Cindy Sherman, Untitled #228, 1989-1990 Beeld en blik De laatste serie vragen van het examen, vraag 27 tot en met 37, ging over het werk van Cindy Sherman en Sarah Lucas. Twee kunstenaars die, elk op een ander manier, onderzoek doen naar beeldtradities, archetypen en perceptie of blik. Beiden passen bij het subthema 'Emancipatie' van het examenthema. Dit opgavenblok had een gemiddelde p'waarde van.61. Het blok bevatte zowel behoorlijk pittige vragen (vraag 30 en 33) als eenvoudige vragen (vraag 27 en 37).

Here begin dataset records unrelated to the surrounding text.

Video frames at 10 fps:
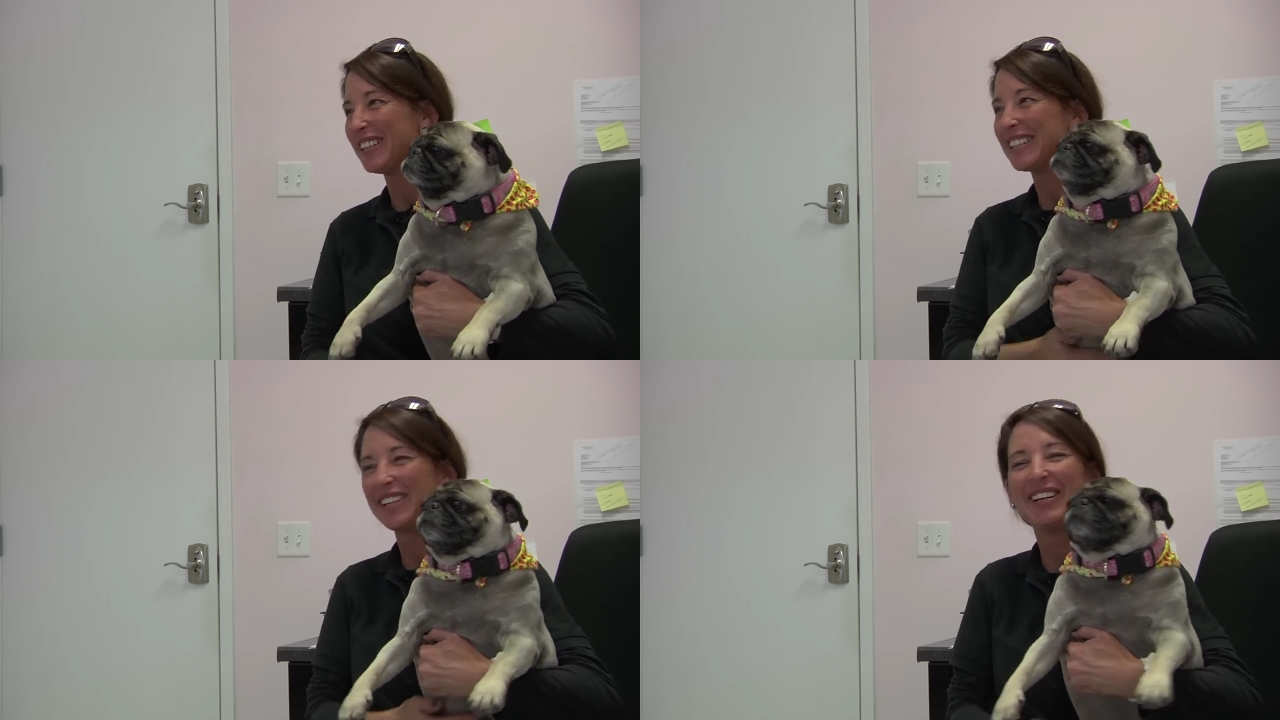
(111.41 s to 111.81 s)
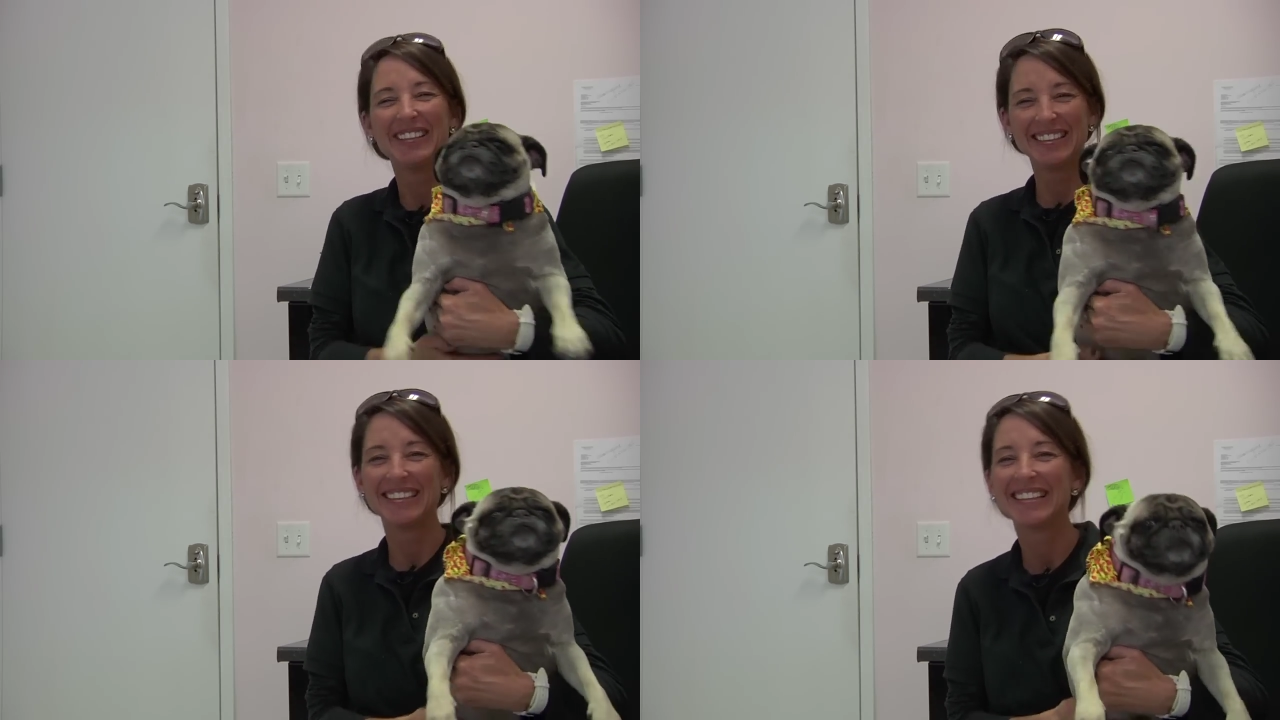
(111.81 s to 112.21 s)
we do
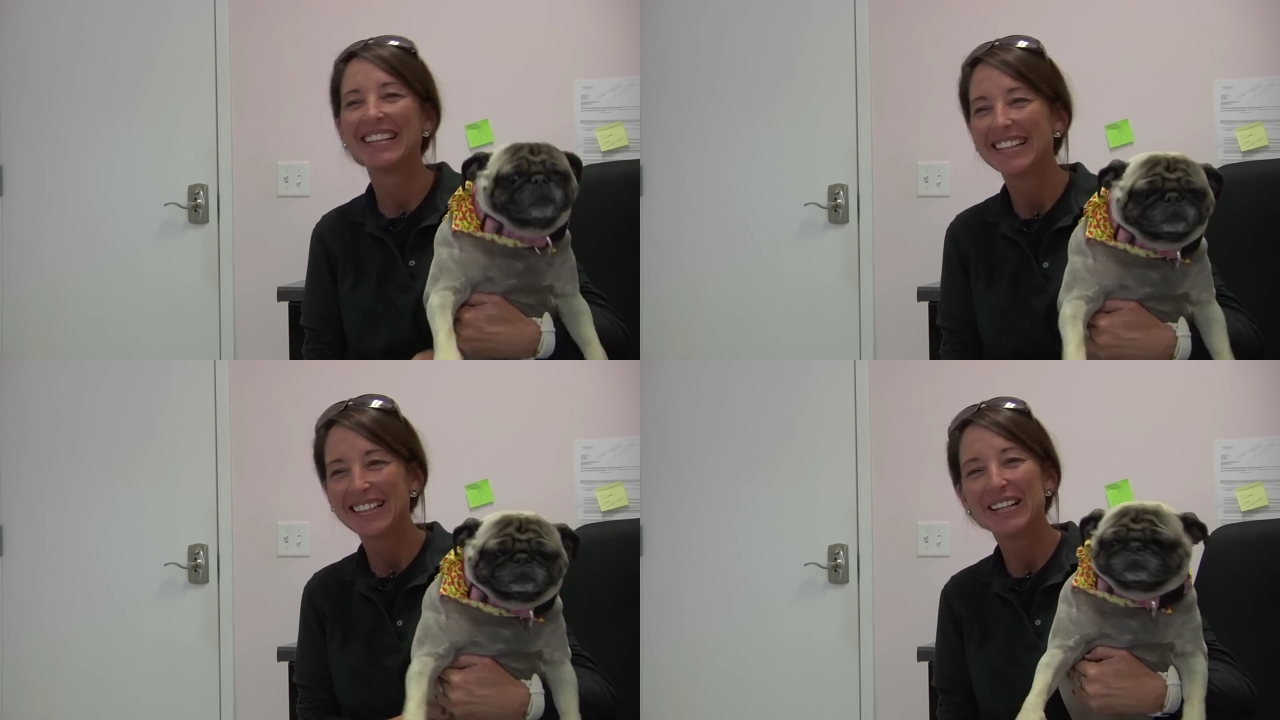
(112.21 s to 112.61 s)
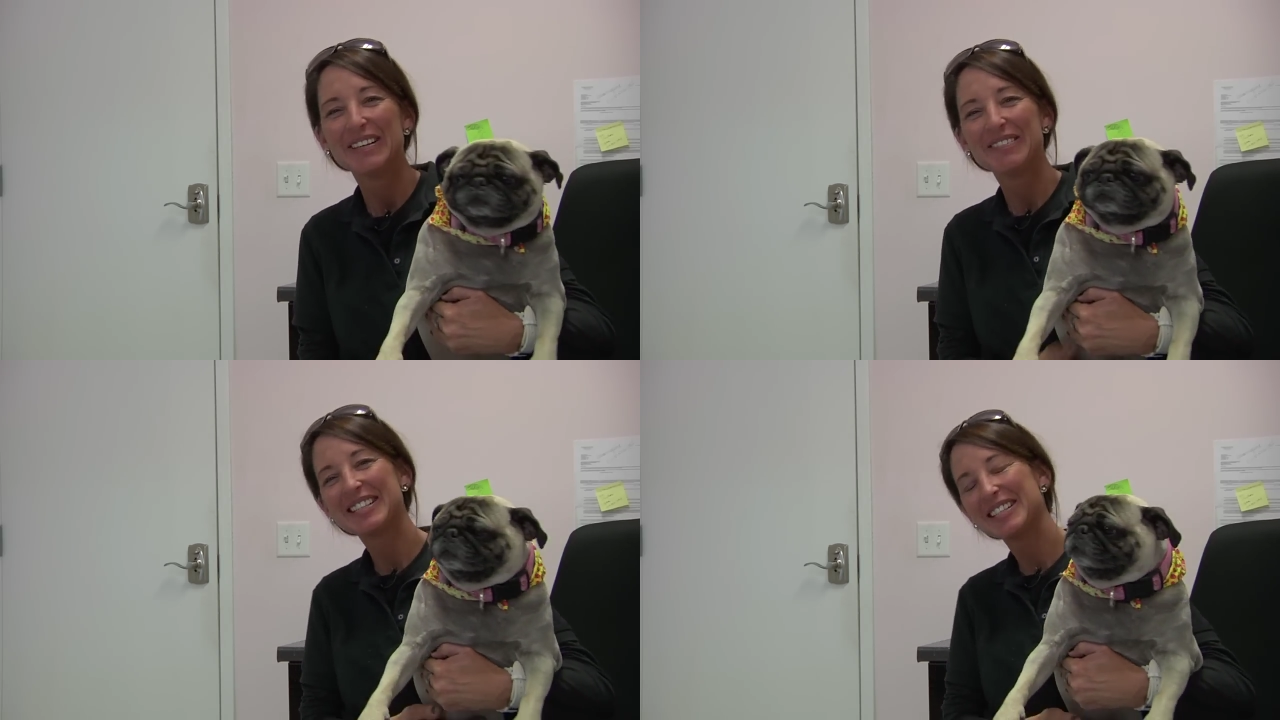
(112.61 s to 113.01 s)

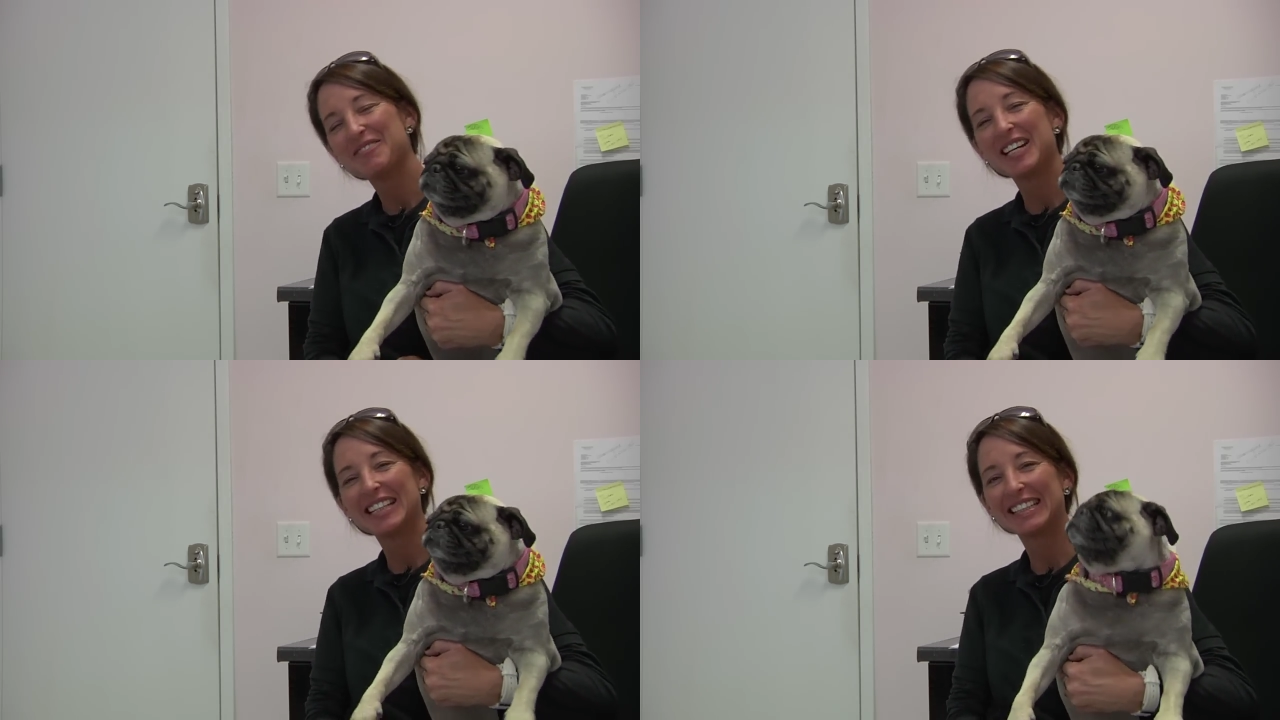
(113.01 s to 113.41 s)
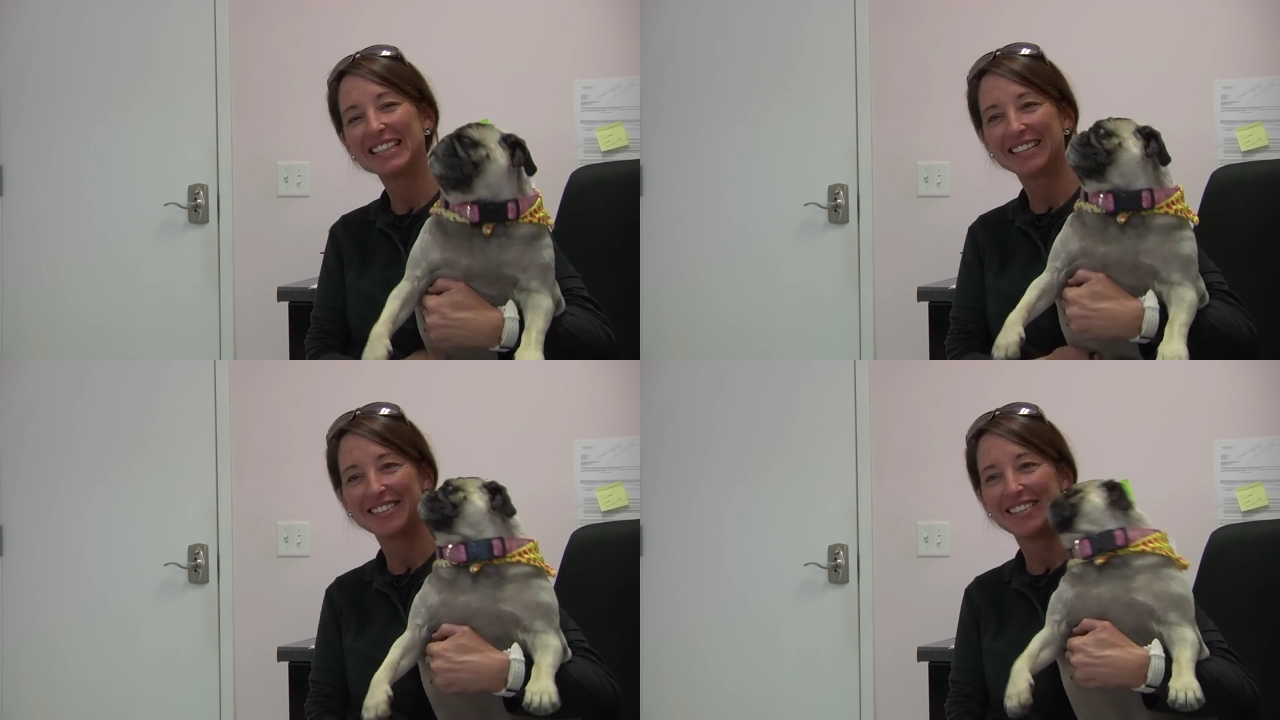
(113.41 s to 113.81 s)
we do mainly
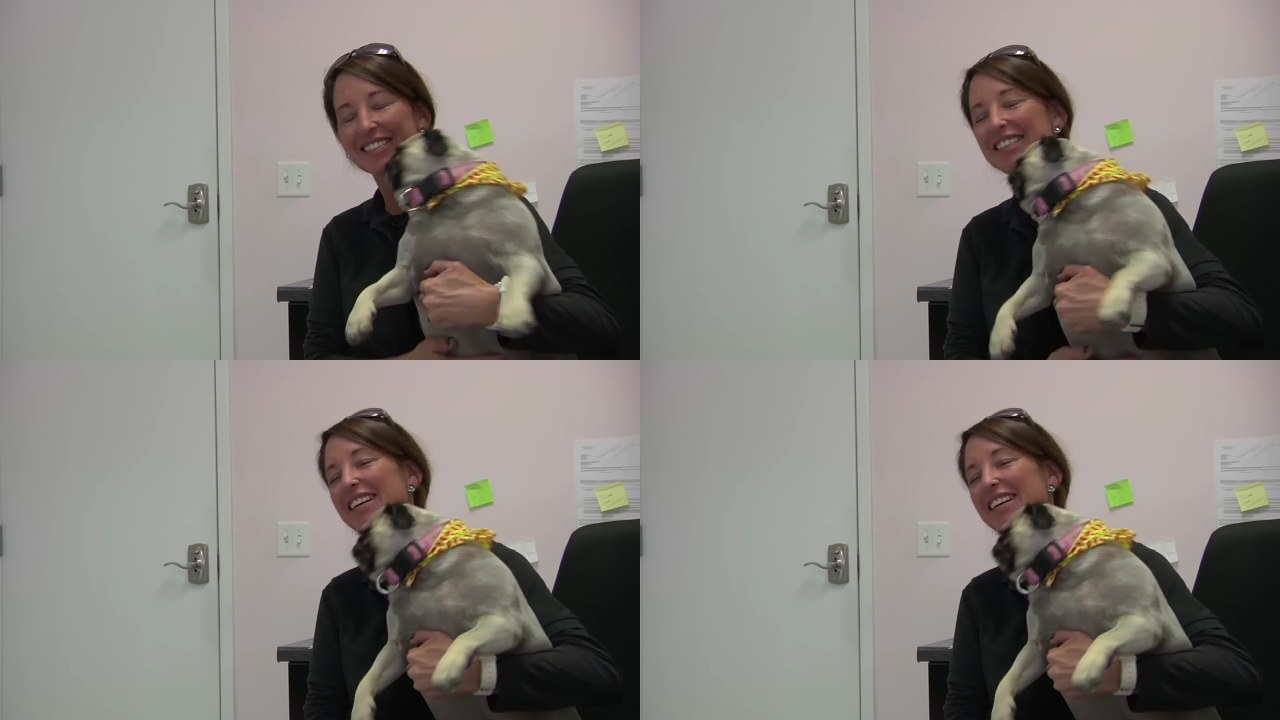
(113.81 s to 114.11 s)
get along.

Vraag 30 (p' waarde.33) ging over concepten die een rol spelen in het werk van Cindy Sherman. Kandidaten moesten, behalve 'authenticiteit', nog een concept kunnen beschrijven. Bij vraag 33 (p' waarde.34) moesten kandidaten aangeven wat, binnen feministische theorievorming, verstaan wordt onder 'male gaze'. Vervolgens werd gevraagd waarom het werk van Sherman vaak aan deze theorievorming wordt gekoppeld. Een verklaring voor de lage scores op deze vragen kan gezocht worden in het feit dat Sherman niet een van de in de syllabus genoemde voorbeeldkunstenaars is (in tegenstelling tot bijvoorbeeld Sarah Lucas). Kandidaten moesten het bij deze vragen hebben van hun basiskennis van de kunstgeschiedenis, van hun begrip van noties of concepten die horen bij het examenthema en van inzicht in de context die in het examen werd gepresenteerd. Vraag 27 (p' waarde.84) was een 'klassieke' vraag waarbij beeldanalyse centraal stond. Kandidaten moesten van een filmaffiche van Psycho twee elementen van de voorstelling noemen die bijdragen aan de suggestieve, verhalende werking van het beeld. De laatste vraag van het examen had een p' waarde van.79. Het was "een leuke vraag, voor wie er nog aan toe kwam" zo gaf een van de docenten aan tijdens de examenbespreking. Uit de analyse bleek dat vanaf vraag 30 een groeiend aantal kandidaten vragen onbeantwoord liet. Bij vraag 30 was dat 5% en bij vraag 37 was dat 9%. Sarah Lucas, Bunny gets snookered, 1997
Het examen in 2015 Voor het examenjaar 2015 geldt voor tehatex vwo wederom het thema: 'Engagement'. De syllabus is ten opzichte van 2014 op enkele punten vernieuwd en is te vinden op de site van het College voor Toetsen en Examens www.examenblad.nl. 1 p'-waarde: De gemiddelde p -waarde of het gemiddeld percentage goed is een maat voor de moeilijkheidsgraad van de toets of opgave. Maximum: 1.00, minimum:.00. De p'-waarde wordt berekend door de gemiddelde score te delen door de maximaal te behalen score. Een p'-waarde boven.85 wijst op een(extreem) makkelijke vraag, een p'- waarde beneden.30 wijst op een (extreem) moeilijke vraag. 2 betrouwbaarheid: Een belangrijke kwaliteit van de toets als geheel is de betrouwbaarheid. De betrouwbaarheid is de mate waarin de scores consistent, nauwkeurig en reproduceerbaar zijn. Binnen de toets en item analyse wordt de betrouwbaarheid geschat door te onderzoeken in hoeverre de verschillende items in de toets allemaal hetzelfde meten. Dat wordt ook wel de interne consistentie genoemd. De betrouwbaarheid wordt geschat door de berekening van een betrouwbaarheidscoëfficiënt. Dat is altijd een getal dat ligt tussen 0 en 1. Hoe hoger dat getal, hoe betrouwbaarder de toets.